_TRY IT:_ Find all lines below containing the string "frames" and return them.

==== INFORMATION SHOWN ====

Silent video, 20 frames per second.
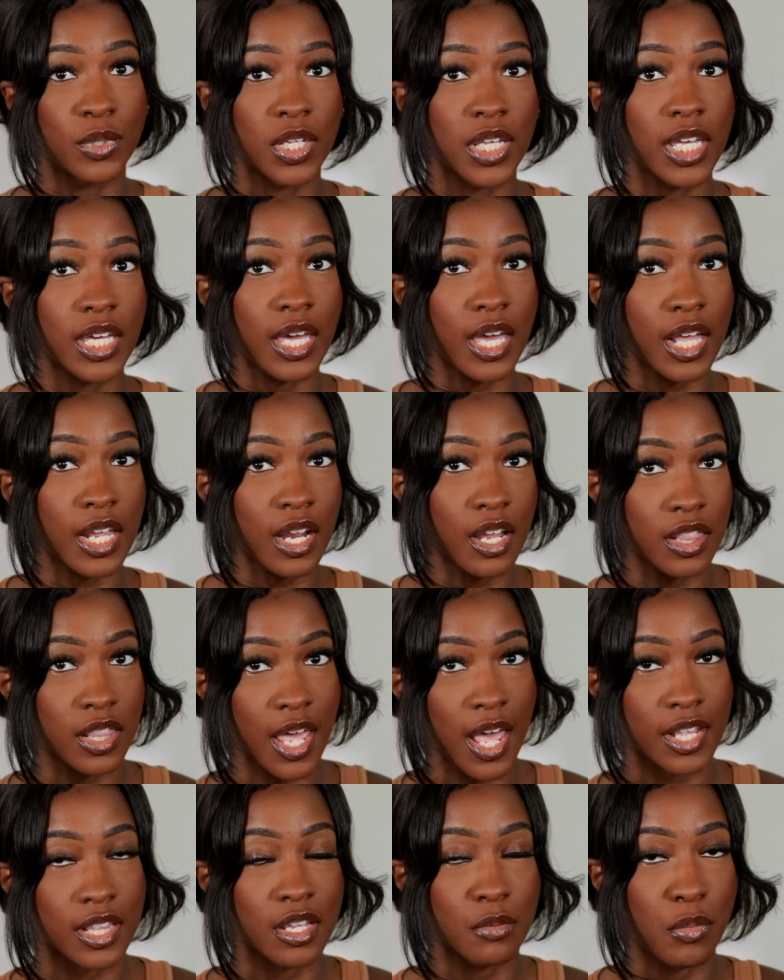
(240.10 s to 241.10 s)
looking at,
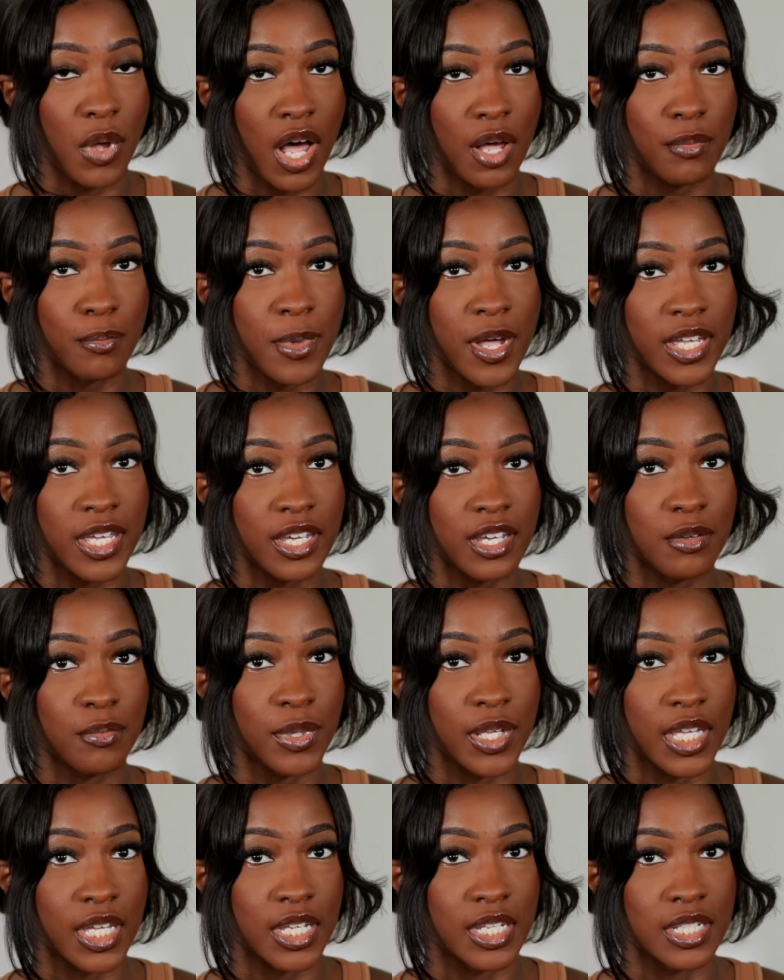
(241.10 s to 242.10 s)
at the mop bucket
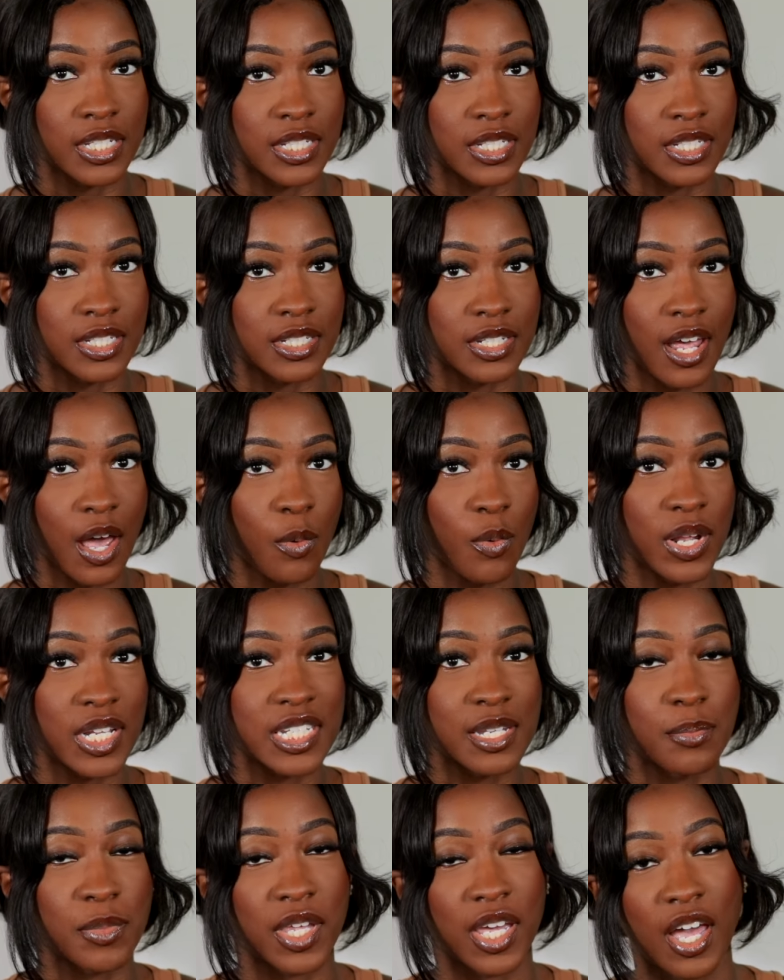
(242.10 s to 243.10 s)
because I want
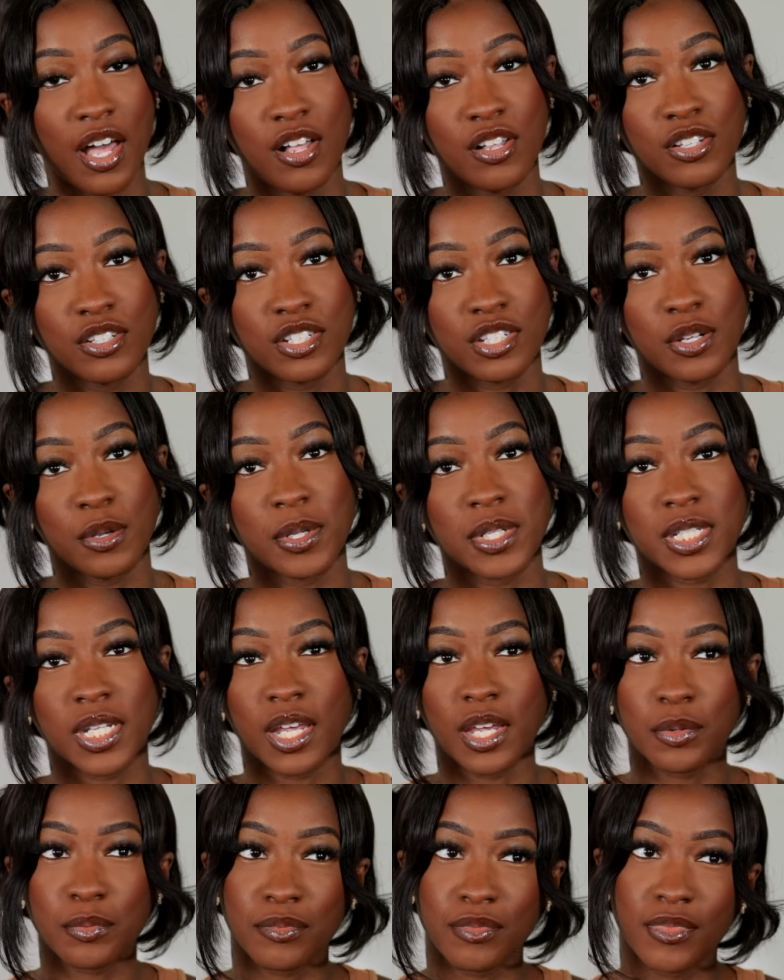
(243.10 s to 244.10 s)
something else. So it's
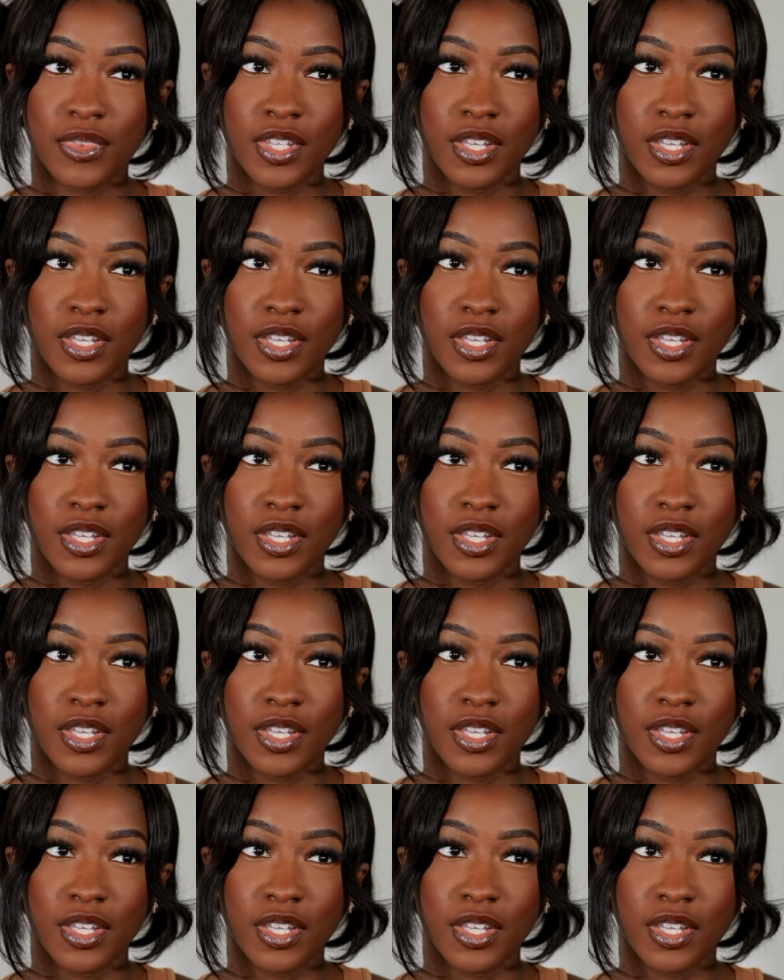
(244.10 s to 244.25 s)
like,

====
==== INFORMATION SHOWN ====

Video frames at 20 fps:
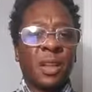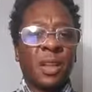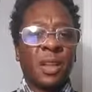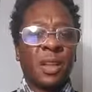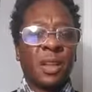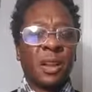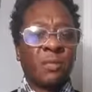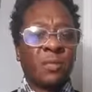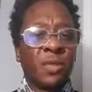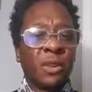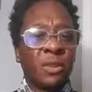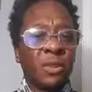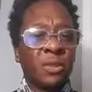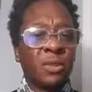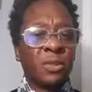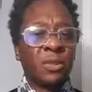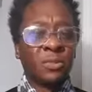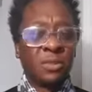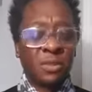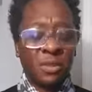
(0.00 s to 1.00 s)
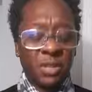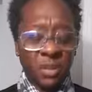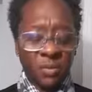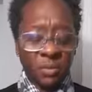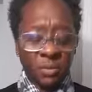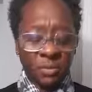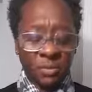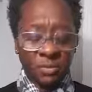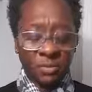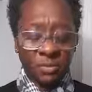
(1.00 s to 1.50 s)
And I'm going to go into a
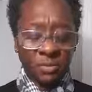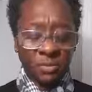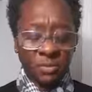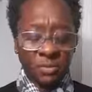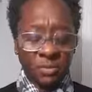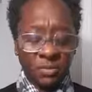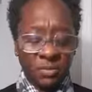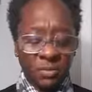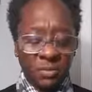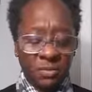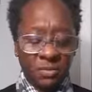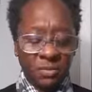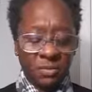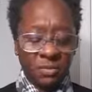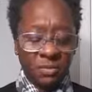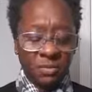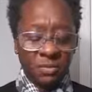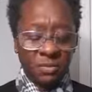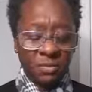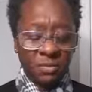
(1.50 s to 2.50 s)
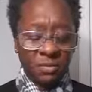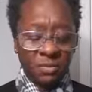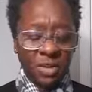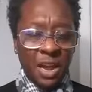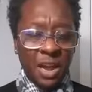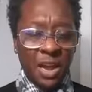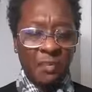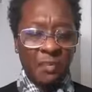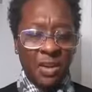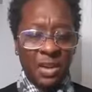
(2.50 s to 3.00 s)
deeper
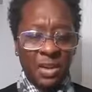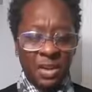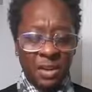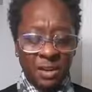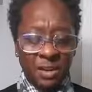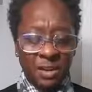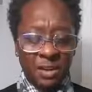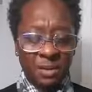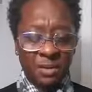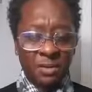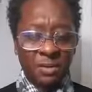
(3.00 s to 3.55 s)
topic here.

====

_PROBLEM SOLUTION:_
Silent video, 20 frames per second.
Video frames at 20 fps:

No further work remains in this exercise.